• _Information supplied_
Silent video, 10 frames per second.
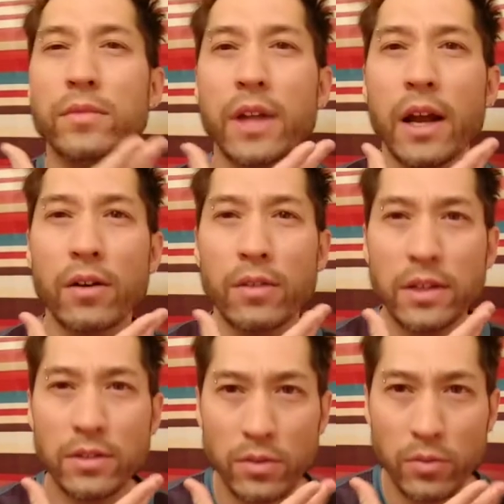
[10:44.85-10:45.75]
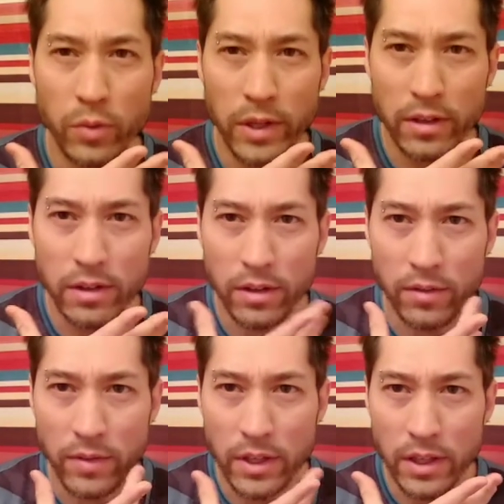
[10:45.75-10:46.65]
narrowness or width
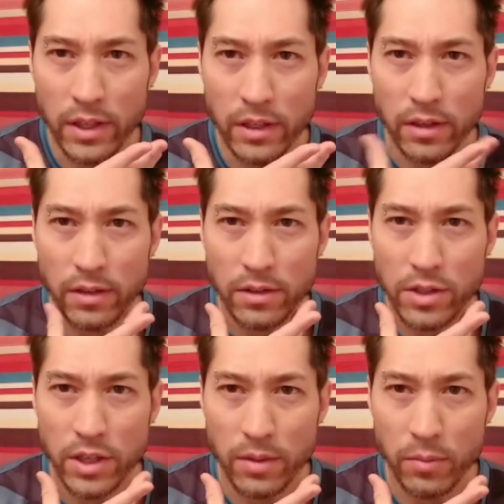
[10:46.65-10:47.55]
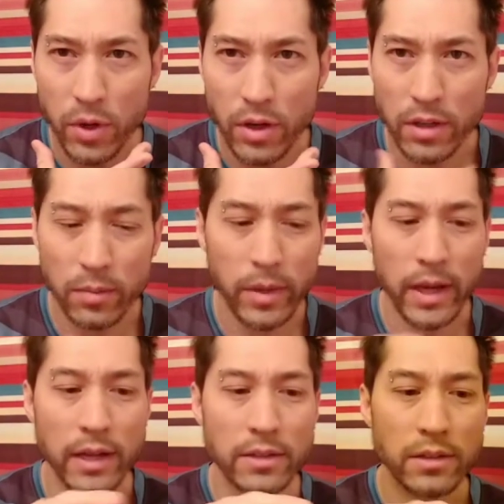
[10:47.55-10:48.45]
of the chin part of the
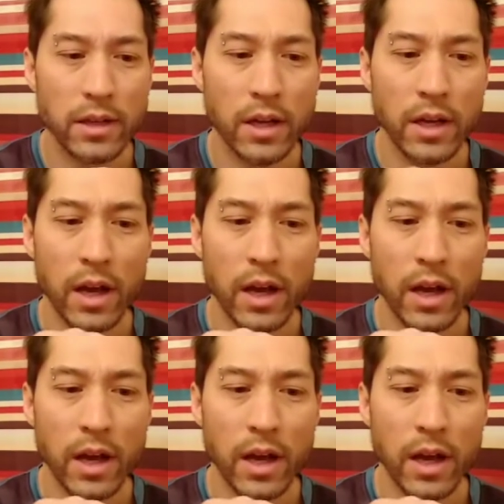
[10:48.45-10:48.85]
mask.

• _What you need to do_
Your copy should match the records above exactly, apart from the pictures, which stay out.

• _Solution_
Silent video, 10 frames per second.
[10:44.85-10:45.75]
[10:45.75-10:46.65]
narrowness or width
[10:46.65-10:47.55]
[10:47.55-10:48.45]
of the chin part of the
[10:48.45-10:48.85]
mask.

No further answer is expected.